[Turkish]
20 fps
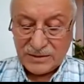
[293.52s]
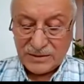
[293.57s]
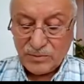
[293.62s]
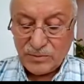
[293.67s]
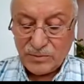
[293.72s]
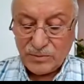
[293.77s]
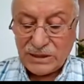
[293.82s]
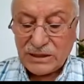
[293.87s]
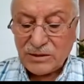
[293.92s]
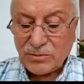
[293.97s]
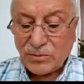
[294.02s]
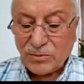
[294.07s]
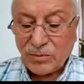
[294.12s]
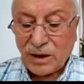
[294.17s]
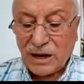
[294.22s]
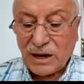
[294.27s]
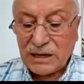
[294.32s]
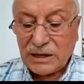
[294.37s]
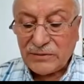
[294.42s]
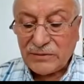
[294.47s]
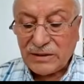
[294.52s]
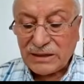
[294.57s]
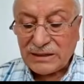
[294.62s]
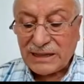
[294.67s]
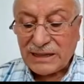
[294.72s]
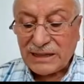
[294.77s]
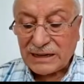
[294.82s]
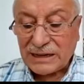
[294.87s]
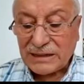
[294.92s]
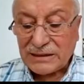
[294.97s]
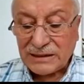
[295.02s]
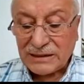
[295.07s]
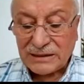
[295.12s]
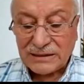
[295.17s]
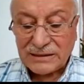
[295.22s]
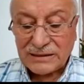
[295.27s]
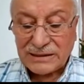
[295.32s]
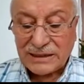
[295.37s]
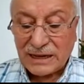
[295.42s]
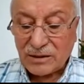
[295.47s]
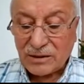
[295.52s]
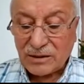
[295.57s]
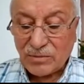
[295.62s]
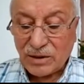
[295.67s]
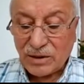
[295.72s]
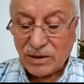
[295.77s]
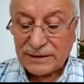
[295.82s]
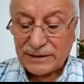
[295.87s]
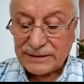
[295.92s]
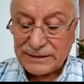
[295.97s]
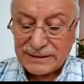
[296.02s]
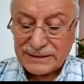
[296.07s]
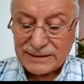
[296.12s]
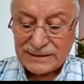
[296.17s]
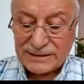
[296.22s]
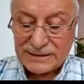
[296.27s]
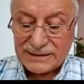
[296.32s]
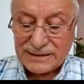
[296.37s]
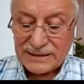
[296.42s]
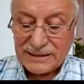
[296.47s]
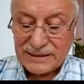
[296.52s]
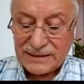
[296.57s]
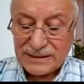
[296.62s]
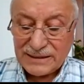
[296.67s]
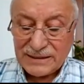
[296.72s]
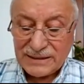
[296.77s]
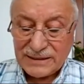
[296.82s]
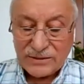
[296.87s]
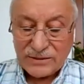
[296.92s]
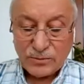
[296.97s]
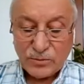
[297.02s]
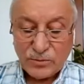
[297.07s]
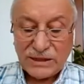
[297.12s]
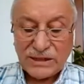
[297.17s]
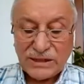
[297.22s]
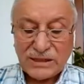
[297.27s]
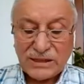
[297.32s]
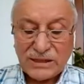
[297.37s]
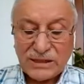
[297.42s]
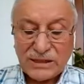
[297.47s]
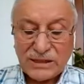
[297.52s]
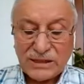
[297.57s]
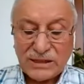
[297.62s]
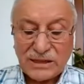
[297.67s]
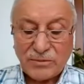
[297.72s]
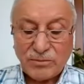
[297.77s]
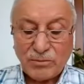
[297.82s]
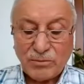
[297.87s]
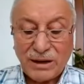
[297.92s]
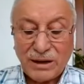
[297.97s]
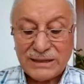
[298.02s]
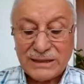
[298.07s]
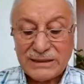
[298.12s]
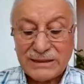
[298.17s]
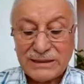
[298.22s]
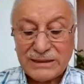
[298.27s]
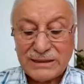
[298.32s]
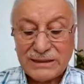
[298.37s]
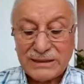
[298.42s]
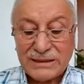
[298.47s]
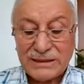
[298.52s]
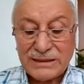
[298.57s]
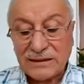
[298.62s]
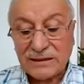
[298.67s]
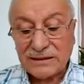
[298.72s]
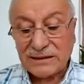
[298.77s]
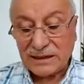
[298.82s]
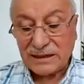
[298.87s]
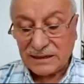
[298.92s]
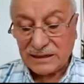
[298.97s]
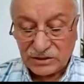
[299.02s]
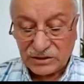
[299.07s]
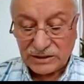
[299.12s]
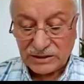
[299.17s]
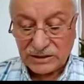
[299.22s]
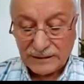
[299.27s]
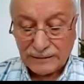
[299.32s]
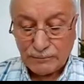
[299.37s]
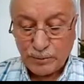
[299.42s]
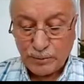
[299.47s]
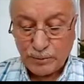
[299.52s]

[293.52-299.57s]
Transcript: Biri manevi dertlerin dermanı, biri de maddi dertlerin ilacı.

=== TASK ITEM ===
Retype the listing exactly. Pictures do not belong in the copy.

=== RESPONSE FOR THIS EXERCISE ===
[Turkish]
20 fps
[293.52s]
[293.57s]
[293.62s]
[293.67s]
[293.72s]
[293.77s]
[293.82s]
[293.87s]
[293.92s]
[293.97s]
[294.02s]
[294.07s]
[294.12s]
[294.17s]
[294.22s]
[294.27s]
[294.32s]
[294.37s]
[294.42s]
[294.47s]
[294.52s]
[294.57s]
[294.62s]
[294.67s]
[294.72s]
[294.77s]
[294.82s]
[294.87s]
[294.92s]
[294.97s]
[295.02s]
[295.07s]
[295.12s]
[295.17s]
[295.22s]
[295.27s]
[295.32s]
[295.37s]
[295.42s]
[295.47s]
[295.52s]
[295.57s]
[295.62s]
[295.67s]
[295.72s]
[295.77s]
[295.82s]
[295.87s]
[295.92s]
[295.97s]
[296.02s]
[296.07s]
[296.12s]
[296.17s]
[296.22s]
[296.27s]
[296.32s]
[296.37s]
[296.42s]
[296.47s]
[296.52s]
[296.57s]
[296.62s]
[296.67s]
[296.72s]
[296.77s]
[296.82s]
[296.87s]
[296.92s]
[296.97s]
[297.02s]
[297.07s]
[297.12s]
[297.17s]
[297.22s]
[297.27s]
[297.32s]
[297.37s]
[297.42s]
[297.47s]
[297.52s]
[297.57s]
[297.62s]
[297.67s]
[297.72s]
[297.77s]
[297.82s]
[297.87s]
[297.92s]
[297.97s]
[298.02s]
[298.07s]
[298.12s]
[298.17s]
[298.22s]
[298.27s]
[298.32s]
[298.37s]
[298.42s]
[298.47s]
[298.52s]
[298.57s]
[298.62s]
[298.67s]
[298.72s]
[298.77s]
[298.82s]
[298.87s]
[298.92s]
[298.97s]
[299.02s]
[299.07s]
[299.12s]
[299.17s]
[299.22s]
[299.27s]
[299.32s]
[299.37s]
[299.42s]
[299.47s]
[299.52s]

[293.52-299.57s]
Transcript: Biri manevi dertlerin dermanı, biri de maddi dertlerin ilacı.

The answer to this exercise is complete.